Proving the Central Limit Theorem for Dummies


A frequently-mentioned concept in quantitative psychology is the Central Limit Theorem, which states that the sampling distribution of the sample mean approaches a normal distribution as $n$ gets large (typically $\geq30$). This theorem has important implications for typical hypothesis testing in psychological research. For example, if we are attempting to determine if two groups have significantly different means, we can use a t-test even if the groups have non-normal distributions in the population, because the CLT ensures that the distribution of the sample mean will approximate a normal distribution. Thus, we can compare the difference in observed means to a theoretical t distribution and calculate associated p-values.

This concept gets taught in many introductory statistics classes. In fact, I learned it in the intermediate statistics class taught by Samantha Anderson. However, in the psych world, understanding a rigorous proof of the CLT requires mathematical ability much more advanced than what is typically expected of students (myself included). So a proof of the CLT is typically glossed over.

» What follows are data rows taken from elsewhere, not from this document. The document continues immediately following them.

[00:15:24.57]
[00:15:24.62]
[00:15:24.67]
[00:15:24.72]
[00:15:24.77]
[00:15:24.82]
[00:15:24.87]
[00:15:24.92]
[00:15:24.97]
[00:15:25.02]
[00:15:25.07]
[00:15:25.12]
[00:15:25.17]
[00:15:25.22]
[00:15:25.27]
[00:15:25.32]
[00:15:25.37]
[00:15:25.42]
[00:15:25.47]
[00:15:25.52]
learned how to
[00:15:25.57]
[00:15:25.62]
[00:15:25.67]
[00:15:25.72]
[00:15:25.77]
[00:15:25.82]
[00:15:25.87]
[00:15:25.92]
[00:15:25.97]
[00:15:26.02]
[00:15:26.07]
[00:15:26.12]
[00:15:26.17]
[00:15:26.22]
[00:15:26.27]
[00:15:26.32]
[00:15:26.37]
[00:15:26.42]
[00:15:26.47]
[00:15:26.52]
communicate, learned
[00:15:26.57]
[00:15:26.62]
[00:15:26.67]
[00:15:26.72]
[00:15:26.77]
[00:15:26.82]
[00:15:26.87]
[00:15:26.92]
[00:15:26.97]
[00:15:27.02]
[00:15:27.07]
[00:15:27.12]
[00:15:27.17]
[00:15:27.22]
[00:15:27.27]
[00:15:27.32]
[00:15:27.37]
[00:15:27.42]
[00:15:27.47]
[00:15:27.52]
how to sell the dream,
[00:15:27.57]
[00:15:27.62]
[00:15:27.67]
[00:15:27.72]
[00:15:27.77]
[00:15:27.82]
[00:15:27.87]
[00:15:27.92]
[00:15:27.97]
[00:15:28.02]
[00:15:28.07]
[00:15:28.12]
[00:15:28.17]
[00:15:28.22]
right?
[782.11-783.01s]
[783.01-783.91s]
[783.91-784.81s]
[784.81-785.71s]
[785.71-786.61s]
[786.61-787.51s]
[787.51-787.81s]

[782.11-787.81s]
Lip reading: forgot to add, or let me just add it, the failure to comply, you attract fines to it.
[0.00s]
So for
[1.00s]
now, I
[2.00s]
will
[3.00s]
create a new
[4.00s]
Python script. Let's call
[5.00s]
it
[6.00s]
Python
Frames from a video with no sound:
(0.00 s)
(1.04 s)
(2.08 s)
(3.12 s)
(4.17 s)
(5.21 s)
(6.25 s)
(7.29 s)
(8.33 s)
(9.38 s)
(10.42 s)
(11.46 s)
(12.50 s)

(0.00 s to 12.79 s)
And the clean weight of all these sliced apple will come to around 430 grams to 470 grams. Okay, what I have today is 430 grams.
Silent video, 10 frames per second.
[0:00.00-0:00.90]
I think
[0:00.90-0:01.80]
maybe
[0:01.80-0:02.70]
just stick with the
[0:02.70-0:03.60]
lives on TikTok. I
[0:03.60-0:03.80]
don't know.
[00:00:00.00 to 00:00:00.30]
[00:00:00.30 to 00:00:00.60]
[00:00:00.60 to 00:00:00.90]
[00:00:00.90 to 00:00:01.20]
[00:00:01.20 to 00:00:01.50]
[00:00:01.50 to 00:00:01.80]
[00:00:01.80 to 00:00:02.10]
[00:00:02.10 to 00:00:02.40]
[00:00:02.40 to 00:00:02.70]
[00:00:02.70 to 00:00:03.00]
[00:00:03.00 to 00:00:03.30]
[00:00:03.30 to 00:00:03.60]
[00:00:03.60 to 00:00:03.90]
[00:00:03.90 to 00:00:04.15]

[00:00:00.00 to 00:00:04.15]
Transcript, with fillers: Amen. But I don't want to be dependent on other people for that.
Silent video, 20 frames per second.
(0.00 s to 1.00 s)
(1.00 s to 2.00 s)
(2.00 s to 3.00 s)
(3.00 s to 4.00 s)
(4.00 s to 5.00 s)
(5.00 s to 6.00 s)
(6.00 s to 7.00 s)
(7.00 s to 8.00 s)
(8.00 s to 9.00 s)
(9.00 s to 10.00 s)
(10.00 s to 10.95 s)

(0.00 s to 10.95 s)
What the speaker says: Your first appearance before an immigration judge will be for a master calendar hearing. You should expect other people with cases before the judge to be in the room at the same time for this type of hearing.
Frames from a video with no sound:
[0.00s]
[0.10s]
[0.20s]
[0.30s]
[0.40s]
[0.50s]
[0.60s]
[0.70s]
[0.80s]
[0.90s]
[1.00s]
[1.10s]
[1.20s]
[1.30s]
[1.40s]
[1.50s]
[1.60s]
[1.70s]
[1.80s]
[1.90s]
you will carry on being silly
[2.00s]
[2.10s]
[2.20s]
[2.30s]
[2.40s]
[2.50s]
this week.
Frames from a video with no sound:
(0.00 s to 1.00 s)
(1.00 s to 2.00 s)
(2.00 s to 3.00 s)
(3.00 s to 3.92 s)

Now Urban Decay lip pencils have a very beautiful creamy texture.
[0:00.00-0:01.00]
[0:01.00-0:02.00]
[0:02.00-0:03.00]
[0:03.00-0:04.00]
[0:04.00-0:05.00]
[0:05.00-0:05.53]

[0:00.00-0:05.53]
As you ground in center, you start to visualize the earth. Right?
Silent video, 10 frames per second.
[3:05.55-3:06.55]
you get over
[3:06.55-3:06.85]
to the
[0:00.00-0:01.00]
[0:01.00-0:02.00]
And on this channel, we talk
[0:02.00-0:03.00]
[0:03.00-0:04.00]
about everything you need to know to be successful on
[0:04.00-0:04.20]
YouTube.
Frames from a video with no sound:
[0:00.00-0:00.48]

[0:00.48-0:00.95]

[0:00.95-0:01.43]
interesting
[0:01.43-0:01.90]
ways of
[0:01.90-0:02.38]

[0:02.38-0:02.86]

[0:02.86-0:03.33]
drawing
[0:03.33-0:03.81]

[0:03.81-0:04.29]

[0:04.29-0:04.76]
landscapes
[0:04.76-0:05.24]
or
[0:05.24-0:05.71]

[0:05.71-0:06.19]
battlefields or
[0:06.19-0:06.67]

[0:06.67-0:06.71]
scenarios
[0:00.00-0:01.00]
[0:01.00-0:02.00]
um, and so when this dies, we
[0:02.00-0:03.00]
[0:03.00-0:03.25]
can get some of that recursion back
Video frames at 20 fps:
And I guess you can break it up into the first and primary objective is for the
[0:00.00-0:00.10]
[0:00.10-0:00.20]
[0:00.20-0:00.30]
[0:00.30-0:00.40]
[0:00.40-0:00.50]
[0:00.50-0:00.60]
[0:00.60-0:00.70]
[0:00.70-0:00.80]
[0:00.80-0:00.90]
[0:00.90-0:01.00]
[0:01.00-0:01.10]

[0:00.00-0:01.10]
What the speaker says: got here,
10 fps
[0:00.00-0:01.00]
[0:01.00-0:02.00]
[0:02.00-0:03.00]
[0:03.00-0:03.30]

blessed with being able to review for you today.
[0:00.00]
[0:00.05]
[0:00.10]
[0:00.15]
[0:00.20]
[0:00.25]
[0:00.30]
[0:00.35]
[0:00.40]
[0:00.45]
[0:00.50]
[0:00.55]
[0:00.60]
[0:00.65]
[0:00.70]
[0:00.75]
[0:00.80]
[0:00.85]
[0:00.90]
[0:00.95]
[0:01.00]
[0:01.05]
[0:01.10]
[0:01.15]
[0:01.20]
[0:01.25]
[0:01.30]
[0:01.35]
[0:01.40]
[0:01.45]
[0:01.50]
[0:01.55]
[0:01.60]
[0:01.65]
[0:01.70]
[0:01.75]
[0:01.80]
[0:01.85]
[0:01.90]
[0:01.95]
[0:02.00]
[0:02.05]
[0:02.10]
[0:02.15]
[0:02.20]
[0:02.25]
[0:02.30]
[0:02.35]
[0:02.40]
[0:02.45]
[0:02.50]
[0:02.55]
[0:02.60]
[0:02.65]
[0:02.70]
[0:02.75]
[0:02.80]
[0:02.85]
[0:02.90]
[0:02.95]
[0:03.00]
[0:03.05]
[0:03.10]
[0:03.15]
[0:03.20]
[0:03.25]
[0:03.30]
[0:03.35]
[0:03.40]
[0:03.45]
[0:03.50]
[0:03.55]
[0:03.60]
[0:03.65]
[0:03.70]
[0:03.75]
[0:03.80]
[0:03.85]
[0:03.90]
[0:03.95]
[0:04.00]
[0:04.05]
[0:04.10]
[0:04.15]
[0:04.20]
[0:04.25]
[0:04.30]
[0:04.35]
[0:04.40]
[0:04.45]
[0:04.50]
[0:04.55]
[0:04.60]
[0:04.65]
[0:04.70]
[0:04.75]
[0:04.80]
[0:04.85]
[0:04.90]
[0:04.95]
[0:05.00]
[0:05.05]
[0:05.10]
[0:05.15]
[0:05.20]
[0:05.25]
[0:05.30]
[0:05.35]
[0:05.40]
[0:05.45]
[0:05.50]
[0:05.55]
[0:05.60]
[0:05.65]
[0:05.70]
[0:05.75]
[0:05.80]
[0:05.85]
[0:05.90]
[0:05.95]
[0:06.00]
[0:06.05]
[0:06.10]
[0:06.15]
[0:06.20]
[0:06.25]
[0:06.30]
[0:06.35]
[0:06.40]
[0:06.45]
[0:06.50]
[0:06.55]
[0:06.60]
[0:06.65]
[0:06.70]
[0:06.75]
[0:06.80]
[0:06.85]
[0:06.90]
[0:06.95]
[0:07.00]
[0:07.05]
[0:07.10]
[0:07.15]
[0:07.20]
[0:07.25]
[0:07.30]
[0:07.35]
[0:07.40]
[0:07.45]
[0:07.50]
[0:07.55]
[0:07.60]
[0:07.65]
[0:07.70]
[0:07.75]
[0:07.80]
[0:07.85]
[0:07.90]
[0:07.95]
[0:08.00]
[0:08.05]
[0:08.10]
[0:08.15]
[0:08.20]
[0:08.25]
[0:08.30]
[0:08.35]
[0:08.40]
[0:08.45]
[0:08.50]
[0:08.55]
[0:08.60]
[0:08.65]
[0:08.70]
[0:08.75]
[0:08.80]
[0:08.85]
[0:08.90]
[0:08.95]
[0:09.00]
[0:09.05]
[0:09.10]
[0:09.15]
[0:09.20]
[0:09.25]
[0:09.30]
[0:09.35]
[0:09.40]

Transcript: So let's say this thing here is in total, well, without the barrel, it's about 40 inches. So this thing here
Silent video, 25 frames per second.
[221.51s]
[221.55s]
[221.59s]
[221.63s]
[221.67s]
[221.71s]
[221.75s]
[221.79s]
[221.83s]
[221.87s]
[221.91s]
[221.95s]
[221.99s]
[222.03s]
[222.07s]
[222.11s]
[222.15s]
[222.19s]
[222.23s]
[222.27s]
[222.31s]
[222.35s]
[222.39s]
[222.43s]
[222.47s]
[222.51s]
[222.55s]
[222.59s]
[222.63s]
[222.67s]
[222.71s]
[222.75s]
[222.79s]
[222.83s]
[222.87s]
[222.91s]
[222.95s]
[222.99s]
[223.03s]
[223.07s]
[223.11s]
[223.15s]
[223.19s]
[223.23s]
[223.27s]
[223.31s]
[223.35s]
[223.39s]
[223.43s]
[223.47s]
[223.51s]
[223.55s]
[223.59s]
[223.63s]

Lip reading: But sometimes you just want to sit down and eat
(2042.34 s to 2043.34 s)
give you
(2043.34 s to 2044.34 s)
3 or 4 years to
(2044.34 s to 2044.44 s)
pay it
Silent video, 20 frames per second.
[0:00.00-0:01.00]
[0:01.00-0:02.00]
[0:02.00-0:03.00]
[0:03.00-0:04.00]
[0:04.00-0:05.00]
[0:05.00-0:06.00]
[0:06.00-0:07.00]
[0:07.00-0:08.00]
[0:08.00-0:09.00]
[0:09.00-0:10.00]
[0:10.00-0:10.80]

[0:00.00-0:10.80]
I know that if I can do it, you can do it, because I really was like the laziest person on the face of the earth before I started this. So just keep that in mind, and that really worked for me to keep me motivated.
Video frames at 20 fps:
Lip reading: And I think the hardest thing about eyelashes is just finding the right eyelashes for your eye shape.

In this post, I am going to try and unpack a typical proof of the Central Limit Theorem. Much of the math here is new to me, so I will describe everything that I had to learn in order to understand the mechanisms going on under the hood.

Some definitions

If you are not familiar with more advanced probability (I am not), it will be helpful to cover some of the tools which will be helpful as we try to tackle this proof. First is the concept of moments.

Moments, in probability, are defined as the expected value of an exponentiated random variable. More precisely, the nth moment of a random variable is equal to $E[X^n]$. There are also central moments, where the nth central moment of a random variable $X$ is defined as $E[(X-E[X])^n]$. Moments are useful because they map to very important concepts in statistics. The 1st moment, $E[X]$, is the mean of $X$. The second central moment is the variance, the third standardized moment is the skewness, and the fourth standardized central moment is the kurtosis. Helpful indeed.

Following from this, another important concept is moment-generating functions (MGFs). They are functions of random variables defined as \(M_X(t)=E[e^{tX}].\)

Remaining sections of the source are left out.